Innovations for Healthy Kids Game Challenge
The USDA, always eager to tell kids what they should eat, wants to spread its message through a more effective medium than “Know Your Farmer” trading cards. The department is soliciting feedback for a contest to reward creators of online games that teach kids about nutrition.The games must be based on USDA data.

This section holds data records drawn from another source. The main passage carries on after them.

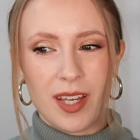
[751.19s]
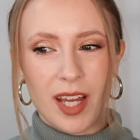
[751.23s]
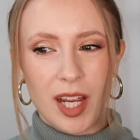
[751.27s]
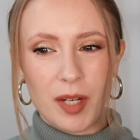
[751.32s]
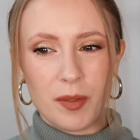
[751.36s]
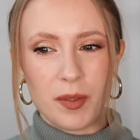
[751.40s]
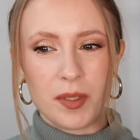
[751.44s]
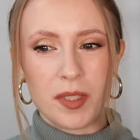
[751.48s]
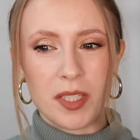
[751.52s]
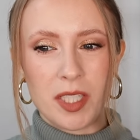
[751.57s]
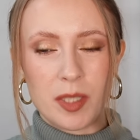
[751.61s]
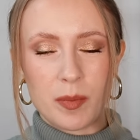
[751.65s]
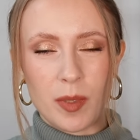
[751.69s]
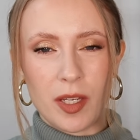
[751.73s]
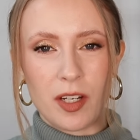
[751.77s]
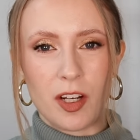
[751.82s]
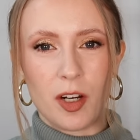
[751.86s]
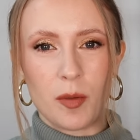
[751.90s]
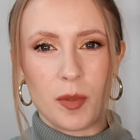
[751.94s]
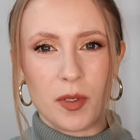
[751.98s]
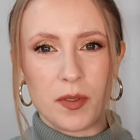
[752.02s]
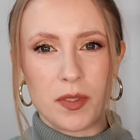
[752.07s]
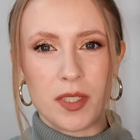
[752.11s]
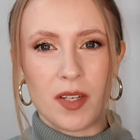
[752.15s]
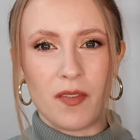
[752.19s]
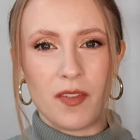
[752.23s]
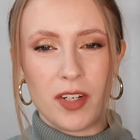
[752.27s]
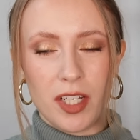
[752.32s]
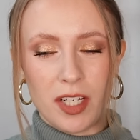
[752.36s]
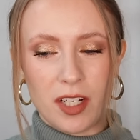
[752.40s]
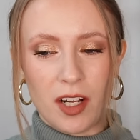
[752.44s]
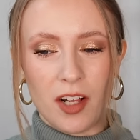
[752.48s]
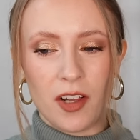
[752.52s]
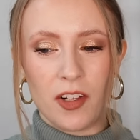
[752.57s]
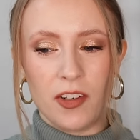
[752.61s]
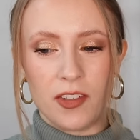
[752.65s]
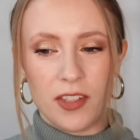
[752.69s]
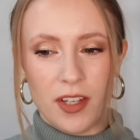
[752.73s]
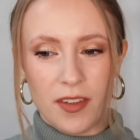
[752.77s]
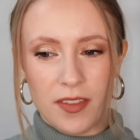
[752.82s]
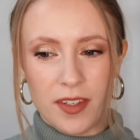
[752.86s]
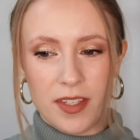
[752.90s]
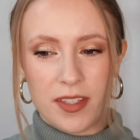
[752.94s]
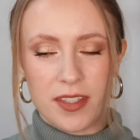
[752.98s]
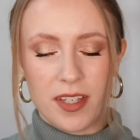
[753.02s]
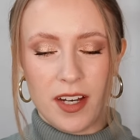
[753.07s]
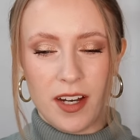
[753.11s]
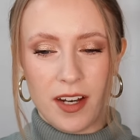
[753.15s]
I really spent almost $70 on
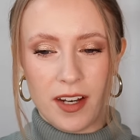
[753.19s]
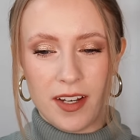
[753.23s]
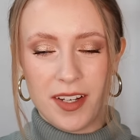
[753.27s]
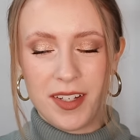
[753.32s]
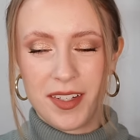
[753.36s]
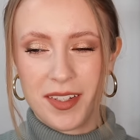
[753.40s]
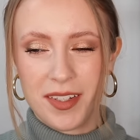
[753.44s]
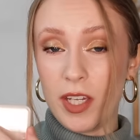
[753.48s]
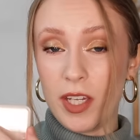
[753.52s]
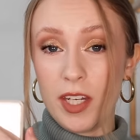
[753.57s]
this, huh?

MyPyramid Blast Off Game is the only game I’ve found on the MyPyramid.gov website. It’s cute and colorful, albeit inflexible. Players are supposed to select a day’s menu from a list of foods. The game doesn’t take into account differences in nutritional needs, so every player is scored as an average American. A kid who is lactose intolerant has to choose dairy servings anyway, and a kid with Celiac disease has to add whole grains to the rocket ship’s “diet.” Players see a message that their rocket ship didn’t complete its mission if they go over the recommended calorie limit, even if they go just a few calories past the target with an extra serving of vegetables.
The contest will probably inspire new games that improve on MyPyramid Blast Off. Developers could start from the same premise but add complexity, allowing nutritional targets to vary. There would be no need to solicit personal health information from kids — players could be asked the design menus for hypothetical people. Changing targets would also make the game more fun to play repeatedly. In the current game, once players create menus for themselves, there’s nothing more to do.
I’m less confident that an online game can change a generation’s eating habits. Is it worthwhile for the government to sponsor a nutrition contest that may not have a large effect on public health? As usual, the USDA has lofty aspirations, and I’m left wondering whether we’re all really better off because of its actions.